Another thing that people assume churches have is a full time pastor. However, even in our own country, it’s not always possible for a church to afford a full time pastor. So pastors are shared or are bi-vocational.
At what point does a group of believers constitute a “church?” It’s something to be puzzled over. Often times in community development, whether overseas or in North America, people living in poverty work together to better their neighborhoods. This process is often led by Christians, and after awhile someone suggests a Bible study. This group of believers (some new) will then meet regularly, pray together, sometimes with a pastor, sometimes not. Is this considered a church? Of course it would be great if they could attend a local church, but let’s face it, not all of our traditional churches would welcome “those people.” What then?
How is this relevant to missions? To me, it underscores that we can’t leave evangelism and missions up to “the church” or “the pastor.” A pastor can only do so much. A building, no matter how beautiful, is not going to bring people to Christ. An institute, whatever that means, is not going to fulfill the Great Commission. It’s the responsibility of every single one of us.
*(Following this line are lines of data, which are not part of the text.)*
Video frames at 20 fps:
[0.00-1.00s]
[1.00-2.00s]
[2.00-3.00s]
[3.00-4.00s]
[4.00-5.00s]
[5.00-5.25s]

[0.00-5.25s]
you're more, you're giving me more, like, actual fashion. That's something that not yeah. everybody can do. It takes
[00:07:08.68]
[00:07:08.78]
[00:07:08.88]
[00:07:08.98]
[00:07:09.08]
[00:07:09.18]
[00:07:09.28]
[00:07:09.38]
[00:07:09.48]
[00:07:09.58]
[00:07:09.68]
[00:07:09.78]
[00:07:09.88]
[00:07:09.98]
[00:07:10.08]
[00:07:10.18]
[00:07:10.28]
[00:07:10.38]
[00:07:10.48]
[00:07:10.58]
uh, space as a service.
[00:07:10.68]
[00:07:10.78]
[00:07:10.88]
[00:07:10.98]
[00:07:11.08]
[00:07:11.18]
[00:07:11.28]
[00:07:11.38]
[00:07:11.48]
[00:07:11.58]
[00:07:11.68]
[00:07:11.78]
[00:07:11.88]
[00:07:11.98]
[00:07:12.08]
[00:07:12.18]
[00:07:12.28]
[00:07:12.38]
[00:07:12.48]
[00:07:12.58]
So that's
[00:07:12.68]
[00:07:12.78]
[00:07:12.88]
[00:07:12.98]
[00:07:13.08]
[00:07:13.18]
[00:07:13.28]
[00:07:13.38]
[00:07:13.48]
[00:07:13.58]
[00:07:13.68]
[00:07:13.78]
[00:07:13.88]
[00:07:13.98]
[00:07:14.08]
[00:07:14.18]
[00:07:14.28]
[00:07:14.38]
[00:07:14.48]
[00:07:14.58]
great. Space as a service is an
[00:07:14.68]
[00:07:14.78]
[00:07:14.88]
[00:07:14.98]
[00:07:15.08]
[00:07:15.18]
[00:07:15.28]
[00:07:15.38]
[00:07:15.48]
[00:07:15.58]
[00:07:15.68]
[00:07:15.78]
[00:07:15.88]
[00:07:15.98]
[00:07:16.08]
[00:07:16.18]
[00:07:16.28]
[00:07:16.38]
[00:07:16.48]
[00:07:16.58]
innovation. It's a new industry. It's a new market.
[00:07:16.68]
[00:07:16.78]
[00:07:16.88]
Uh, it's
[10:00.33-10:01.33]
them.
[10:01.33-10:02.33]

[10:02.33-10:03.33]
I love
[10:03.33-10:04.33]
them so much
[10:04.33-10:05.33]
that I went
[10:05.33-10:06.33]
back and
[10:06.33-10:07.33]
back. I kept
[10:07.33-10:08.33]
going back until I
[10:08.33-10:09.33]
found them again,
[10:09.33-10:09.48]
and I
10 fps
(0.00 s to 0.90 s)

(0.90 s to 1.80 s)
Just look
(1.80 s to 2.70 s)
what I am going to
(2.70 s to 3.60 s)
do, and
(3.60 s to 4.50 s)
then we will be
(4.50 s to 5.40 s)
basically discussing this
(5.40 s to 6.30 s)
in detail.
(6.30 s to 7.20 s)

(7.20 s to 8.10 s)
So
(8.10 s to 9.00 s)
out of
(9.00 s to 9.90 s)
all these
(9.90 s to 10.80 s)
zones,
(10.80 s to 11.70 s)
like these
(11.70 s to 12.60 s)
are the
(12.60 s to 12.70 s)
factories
This became clearer to me when I was in Nigeria this past January. “There is much noise on Sunday,” one Nigerian observed, “but what difference does it make on Monday?
The pastors shared that they had much training in theology, but not much in practical matters such as human resources, computers, and management. Everywhere we went, the question was, how can church impact society? I wish I had the answer.
What do YOU think? What about the churches that rise out of a group that joins together to live out their faith by transforming their community, are they an institution or an organism? Where does drawing institute-organism lines empower people to live out the gospel and where do those lines create false limitations?